§ PROBLEM TO SOLVE
Write out the entries exactly. None of the pictures should appear in the copy.

Collected data entries
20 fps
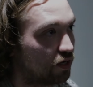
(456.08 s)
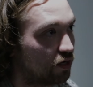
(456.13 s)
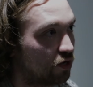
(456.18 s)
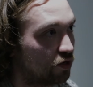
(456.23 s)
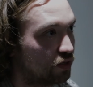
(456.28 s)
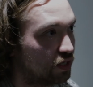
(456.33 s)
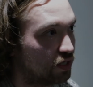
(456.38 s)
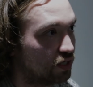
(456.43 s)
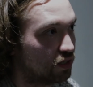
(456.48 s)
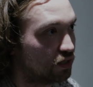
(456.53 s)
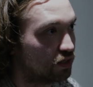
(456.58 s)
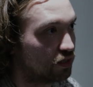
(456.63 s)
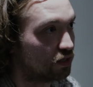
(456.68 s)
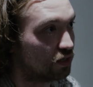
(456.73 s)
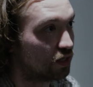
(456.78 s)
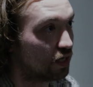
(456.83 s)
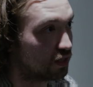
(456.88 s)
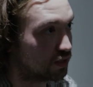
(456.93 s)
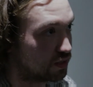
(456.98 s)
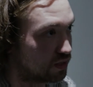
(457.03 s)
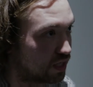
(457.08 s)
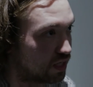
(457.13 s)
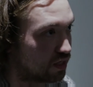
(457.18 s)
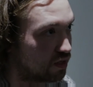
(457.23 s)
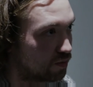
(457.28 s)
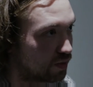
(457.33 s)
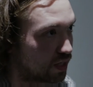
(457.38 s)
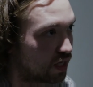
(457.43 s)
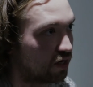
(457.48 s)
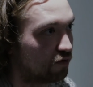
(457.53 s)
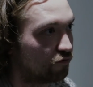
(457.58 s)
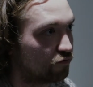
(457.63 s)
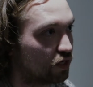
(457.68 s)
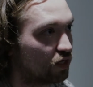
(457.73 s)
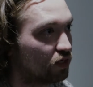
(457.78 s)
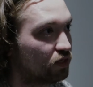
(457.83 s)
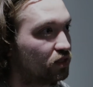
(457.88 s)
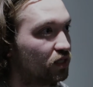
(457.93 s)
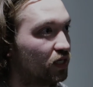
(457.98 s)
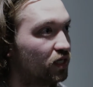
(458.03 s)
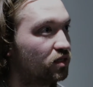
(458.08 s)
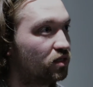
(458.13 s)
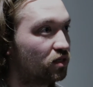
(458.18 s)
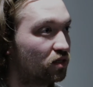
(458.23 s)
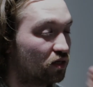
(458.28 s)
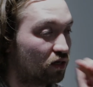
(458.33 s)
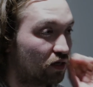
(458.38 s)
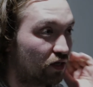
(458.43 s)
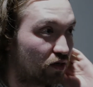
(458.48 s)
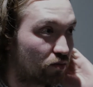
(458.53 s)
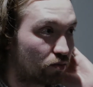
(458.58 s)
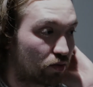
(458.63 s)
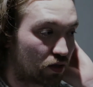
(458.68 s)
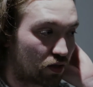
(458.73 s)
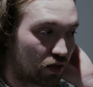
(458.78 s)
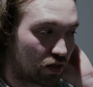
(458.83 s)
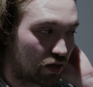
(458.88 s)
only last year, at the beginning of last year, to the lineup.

§ REPLY
20 fps
(456.08 s)
(456.13 s)
(456.18 s)
(456.23 s)
(456.28 s)
(456.33 s)
(456.38 s)
(456.43 s)
(456.48 s)
(456.53 s)
(456.58 s)
(456.63 s)
(456.68 s)
(456.73 s)
(456.78 s)
(456.83 s)
(456.88 s)
(456.93 s)
(456.98 s)
(457.03 s)
(457.08 s)
(457.13 s)
(457.18 s)
(457.23 s)
(457.28 s)
(457.33 s)
(457.38 s)
(457.43 s)
(457.48 s)
(457.53 s)
(457.58 s)
(457.63 s)
(457.68 s)
(457.73 s)
(457.78 s)
(457.83 s)
(457.88 s)
(457.93 s)
(457.98 s)
(458.03 s)
(458.08 s)
(458.13 s)
(458.18 s)
(458.23 s)
(458.28 s)
(458.33 s)
(458.38 s)
(458.43 s)
(458.48 s)
(458.53 s)
(458.58 s)
(458.63 s)
(458.68 s)
(458.73 s)
(458.78 s)
(458.83 s)
(458.88 s)
only last year, at the beginning of last year, to the lineup.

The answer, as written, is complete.